▸ SOURCE INFORMATION:

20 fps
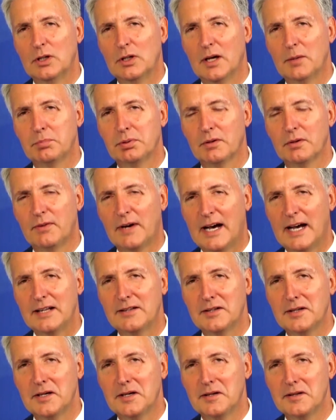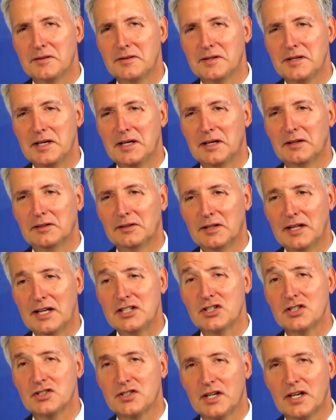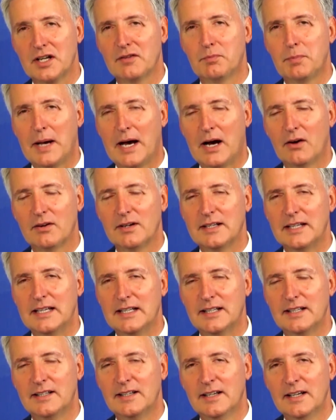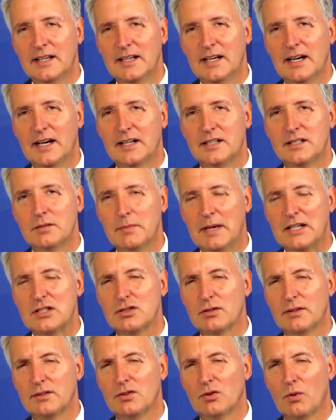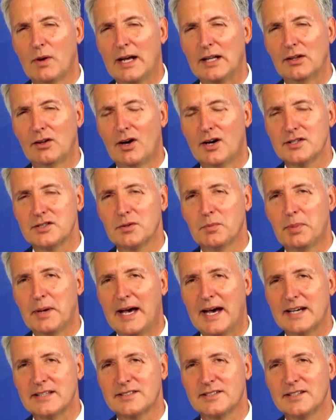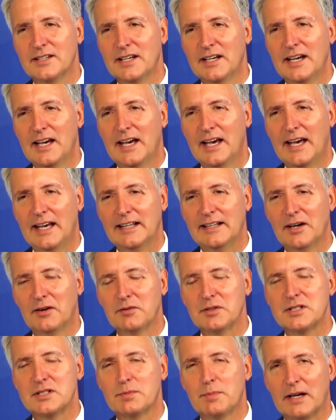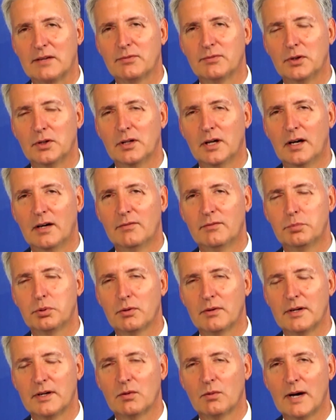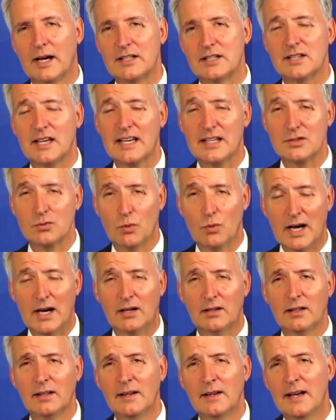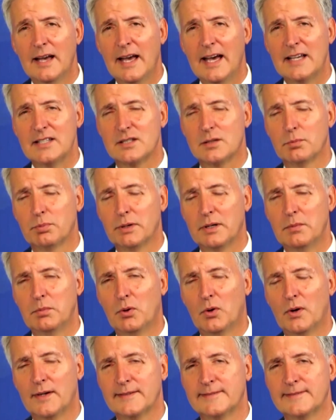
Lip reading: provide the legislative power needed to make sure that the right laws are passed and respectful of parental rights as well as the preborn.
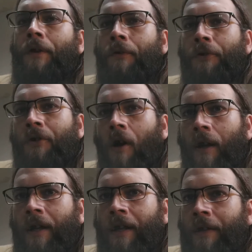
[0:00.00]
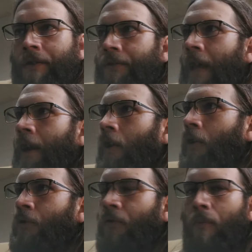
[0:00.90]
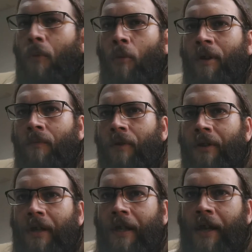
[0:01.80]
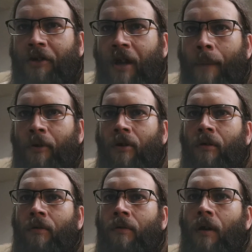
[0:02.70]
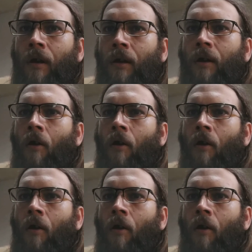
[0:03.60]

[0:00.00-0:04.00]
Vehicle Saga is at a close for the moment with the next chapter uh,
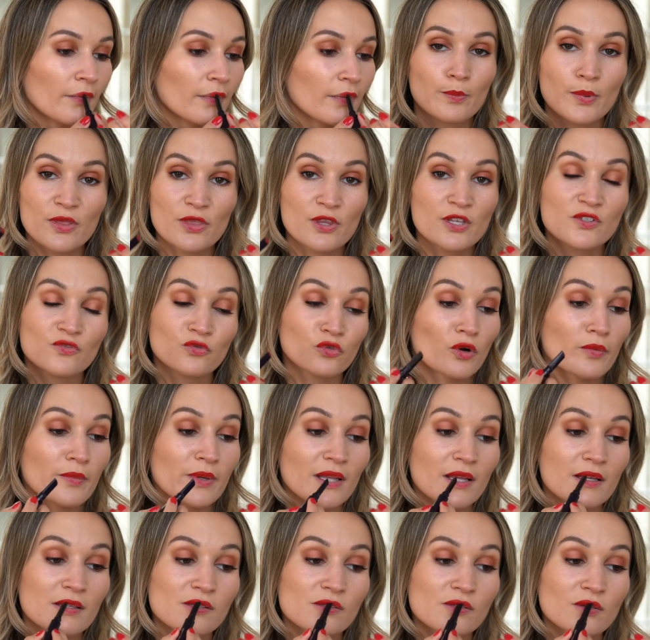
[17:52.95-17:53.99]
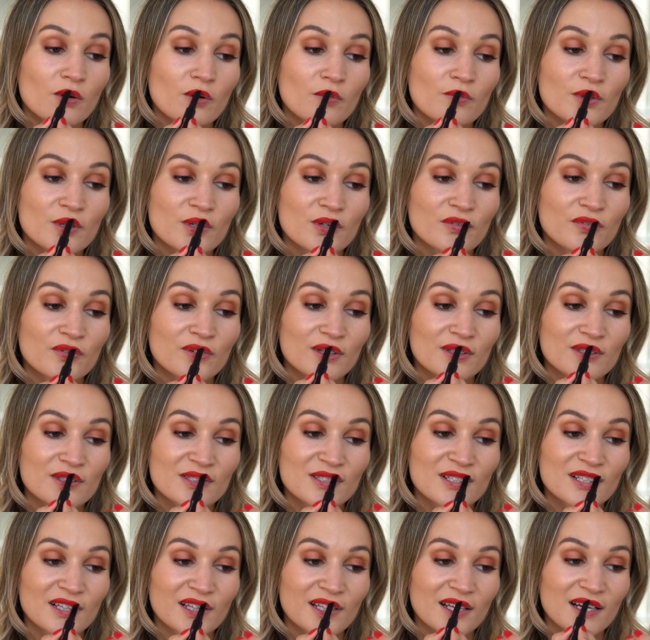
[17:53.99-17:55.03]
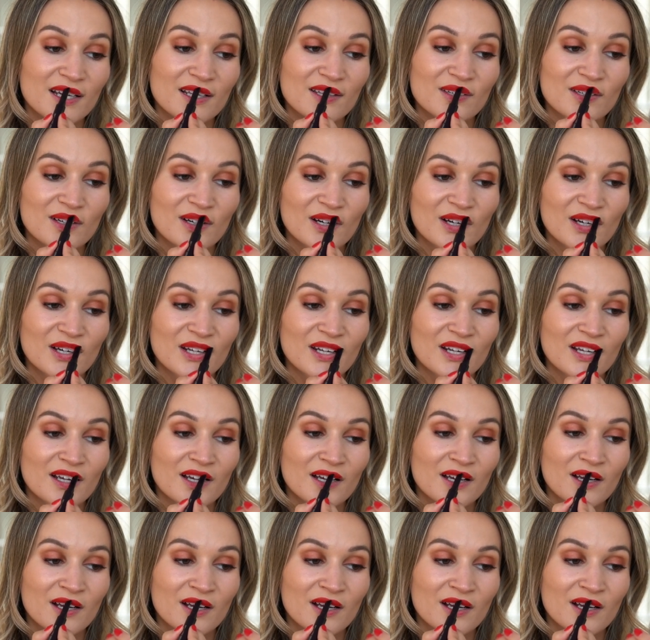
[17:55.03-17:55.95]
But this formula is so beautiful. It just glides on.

▸ AIM OF THE EXERCISE:
Output a verbatim copy of all entries above; no pictures go in it.

▸ WRITTEN ANSWER:
20 fps
Lip reading: provide the legislative power needed to make sure that the right laws are passed and respectful of parental rights as well as the preborn.
[0:00.00]
[0:00.90]
[0:01.80]
[0:02.70]
[0:03.60]

[0:00.00-0:04.00]
Vehicle Saga is at a close for the moment with the next chapter uh,
[17:52.95-17:53.99]
[17:53.99-17:55.03]
[17:55.03-17:55.95]
But this formula is so beautiful. It just glides on.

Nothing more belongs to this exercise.